Sidlingu even expresses his desire to marry Mangala, but she keeps mum as she feels Sidlingu is an innocent and infatuated youngster. Later tragedy strikes and robs Sidlingu off Mangala.

== Cast ==
- Yogesh as Sidlingu
- Ramya as Mangala
- Suman Ranganathan as Aandalamma
- K. S. Sridhar as Asadullah Baig
- Girija Lokesh as Rangamma
- Achyuth Kumar as Appaji Gowda
- Chaswa as Jamaal alias biryani
- Mimicry Dayanand
- Amarnath Aaradhya
- Mimicry Gopi
- Srikanth Heblikar
- HMT Vijay
- Nagaraj Gowda
- Vatsala Mohan
- Kaddipudi Chandru
- Shankar Rao
- Kempegowda
- Shashikala
- Harshith Gowda

== Production ==
Actress Ramya is noted for an image makeover in this film playing the role of Mangala, a middle-class school teacher portraying the role of a woman who is behind the success of a man in the film.

== Soundtrack ==
The much-hyped audio of ‘Sidlingu’ was released on 29 November 2011 at Srinivasa Theatre, Gowdana Palya which was attended by Kannada film personalities such as Raghavendra Rajkumar, Prajwal Devaraj, Diganth, Jaggesh and Duniya Vijay.

The song "Ellello Oduva Manase" sung by Avinash Chebbi became a big hit and considered to be an evergreen song.

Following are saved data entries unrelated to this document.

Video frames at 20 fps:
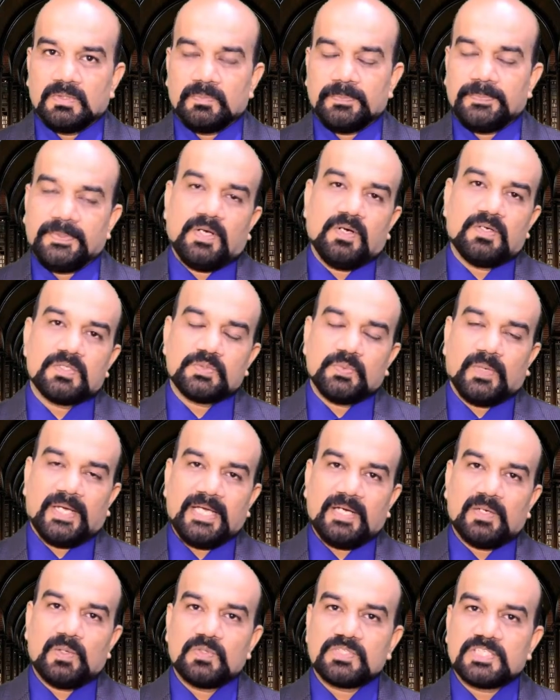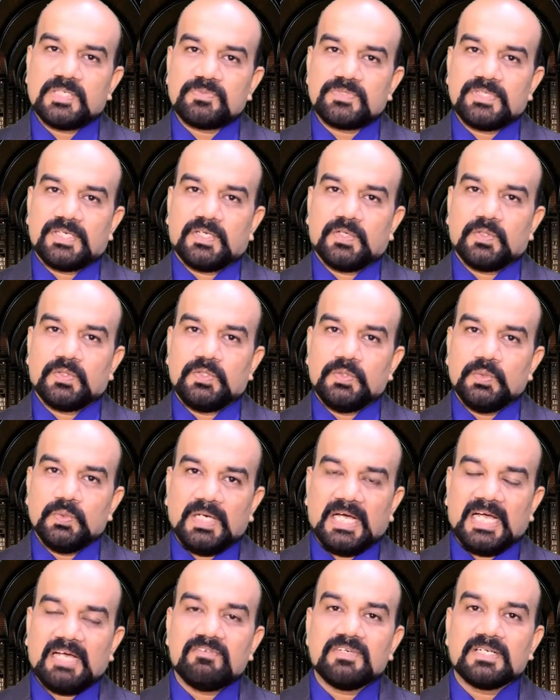Because why I always keep saying, you
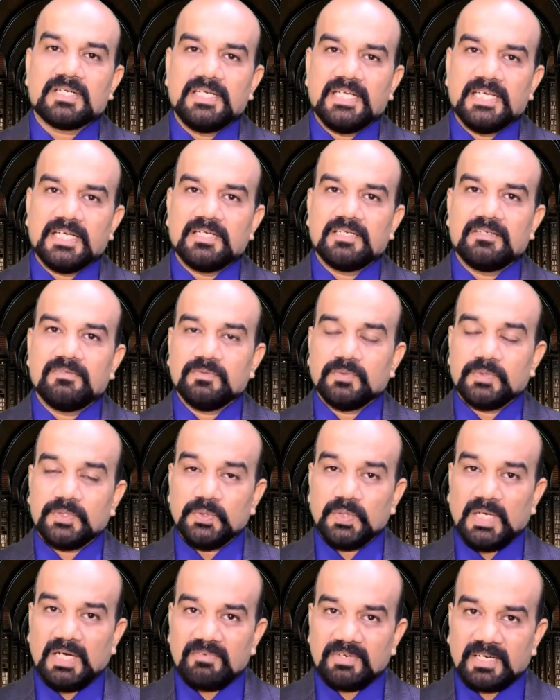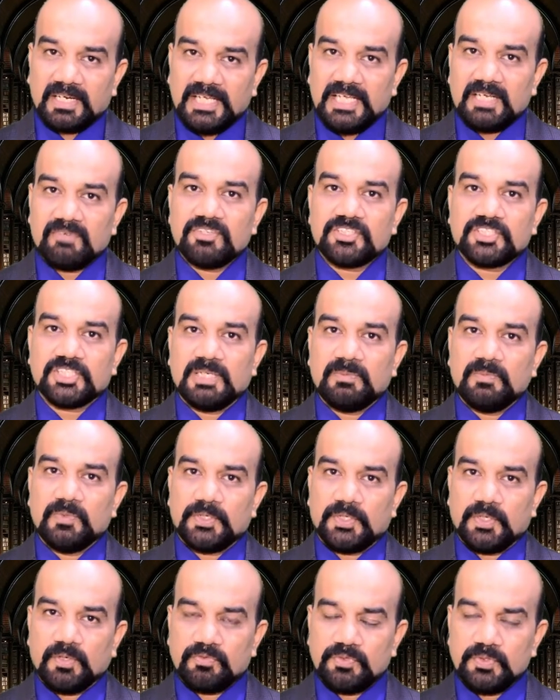have a clear vision
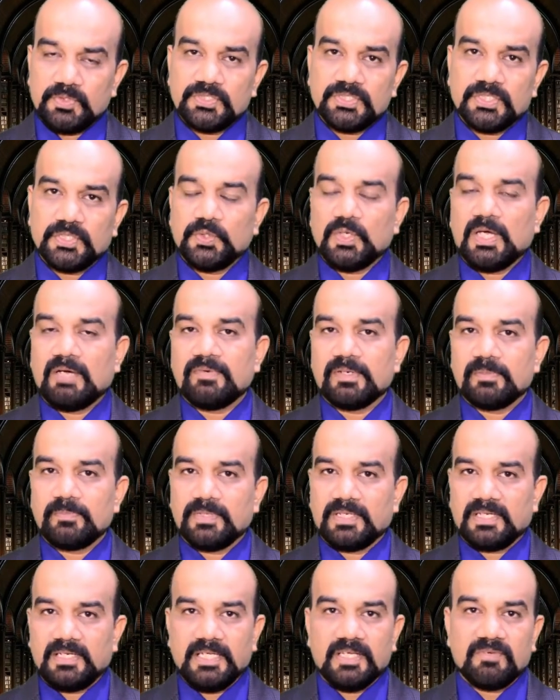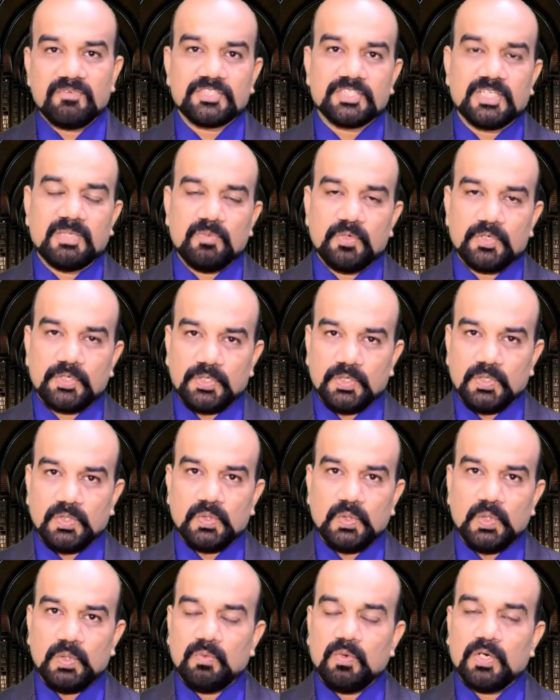about your future. You have a clear vision about
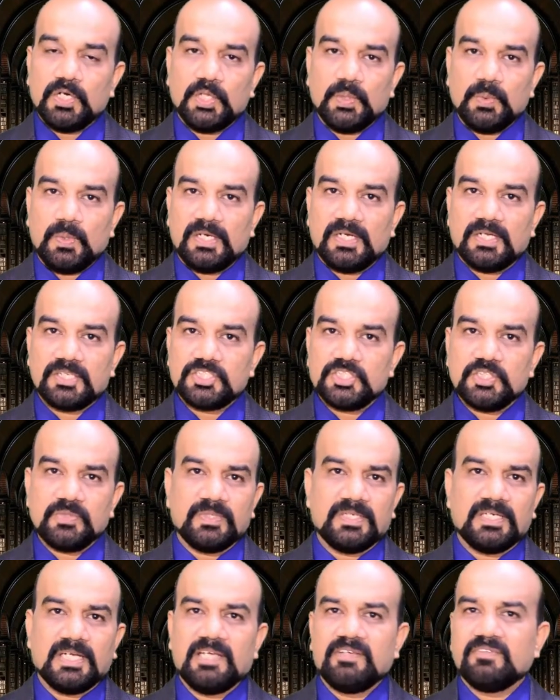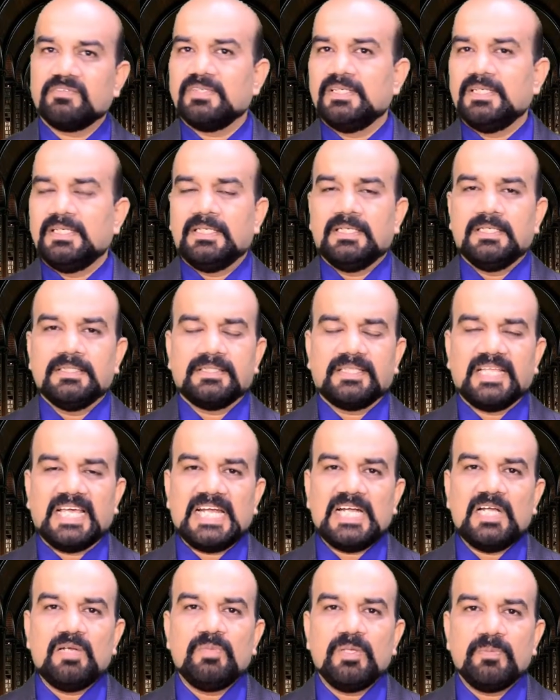your goal, what you want to achieve in life.
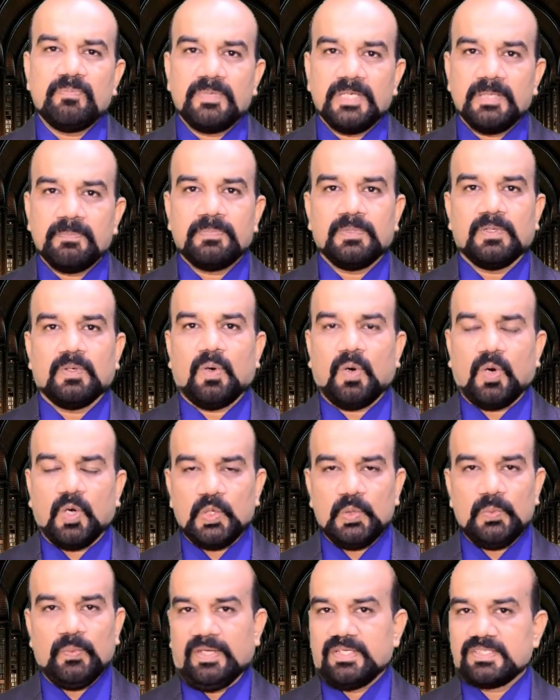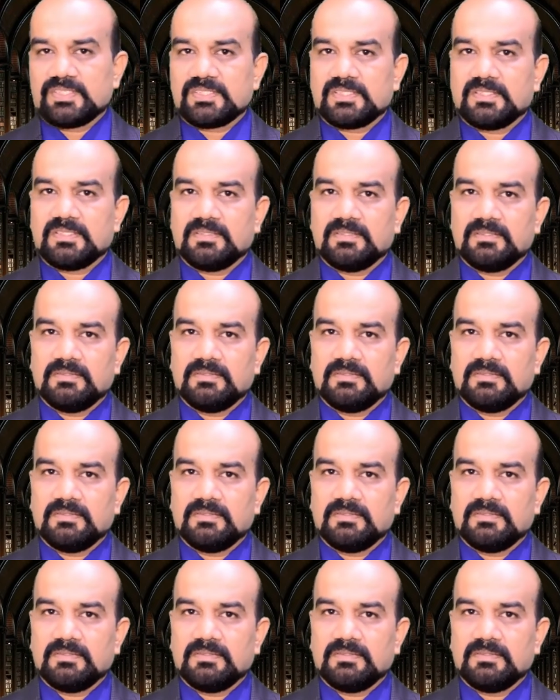There will be people always.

| No. | Title | Lyrics | Singer(s) | Length |
|---|---|---|---|---|
| 1. | "Achachhu Beladachhu" | Arasu Anthare | Kunal Ganjawala, Sriraksha Krishnamurthy |  |
| 2. | "Barbhad Building" | Vijayaprasad | Puneeth Rajkumar |  |
| 3. | "Chombo Chombu" | Arasu Anthare | Kailash Kher, Anuradha Bhat |  |
| 4. | "Ellello Oduva Manase" | Arasu Anthare | Avinash Chebbi |  |
| 5. | "Ellello Oduva Manase" | Arasu Anthare | Anuradha Bhat |  |
| Total length: |  |  |  | 21 |

== Reception ==
=== Critical response ===
A critic from The New Indian Express wrote "Anup Silin has provided lilting music. It is certainly worth watching till  intermission. One needs a little bit extra patience to sit through its second half". A critic from News18 India wrote "The rural situations look natural and real thanks to the work done by art director. 'Sidlingu' is a better presented with a good performance from young hero Yogish". Shruti I L from DNA wrote "Anoop Seelin’s music, especially in the song Ellelo oduva manase… is worth a mention. Sidlingu held all the possibilities of soaring high but it falls short, leaving you asking for more". A critic from Bangalore Mirror wrote  "What could have been another film in the genre of Mera Naam Joker and My Autograph ends up being pathetically ordinary. But for the twist in the last 10 seconds, the audience would have felt cheated by the trailers".

== Awards ==

| Ceremony | Category | Nominee | Result | Ref. |
| 60th Filmfare Awards South | Best Film | T. P. Siddaraju | Nominated |  |
| Best Director | Vijaya Prasad | Won |
| Best Actor | Yogesh | Nominated |
| Best Actress | Ramya | Nominated |
| Best Supporting Actress | Suman Ranganathan | Won |
| Best Music Director | Anoop Seelin | Nominated |
| Best Playback Singer - Male | Avinash Chebbi ("Ellello Oduva Manase") | Won |
| Best Playback Singer – Female | Anuradha Bhat ("Ellello Oduva Manase") | Nominated |
| 2nd South Indian International Movie Awards | Best Actress | Ramya | Nominated |  |
| Best Music Director | Anoop Seelin | Nominated |
| Best Female Playback Singer | Anuradha Bhat ("Ellelo Oduva") | Nominated |

== Sequel ==
A sequel titled Sidlingu 2 was released on 14 February 2025.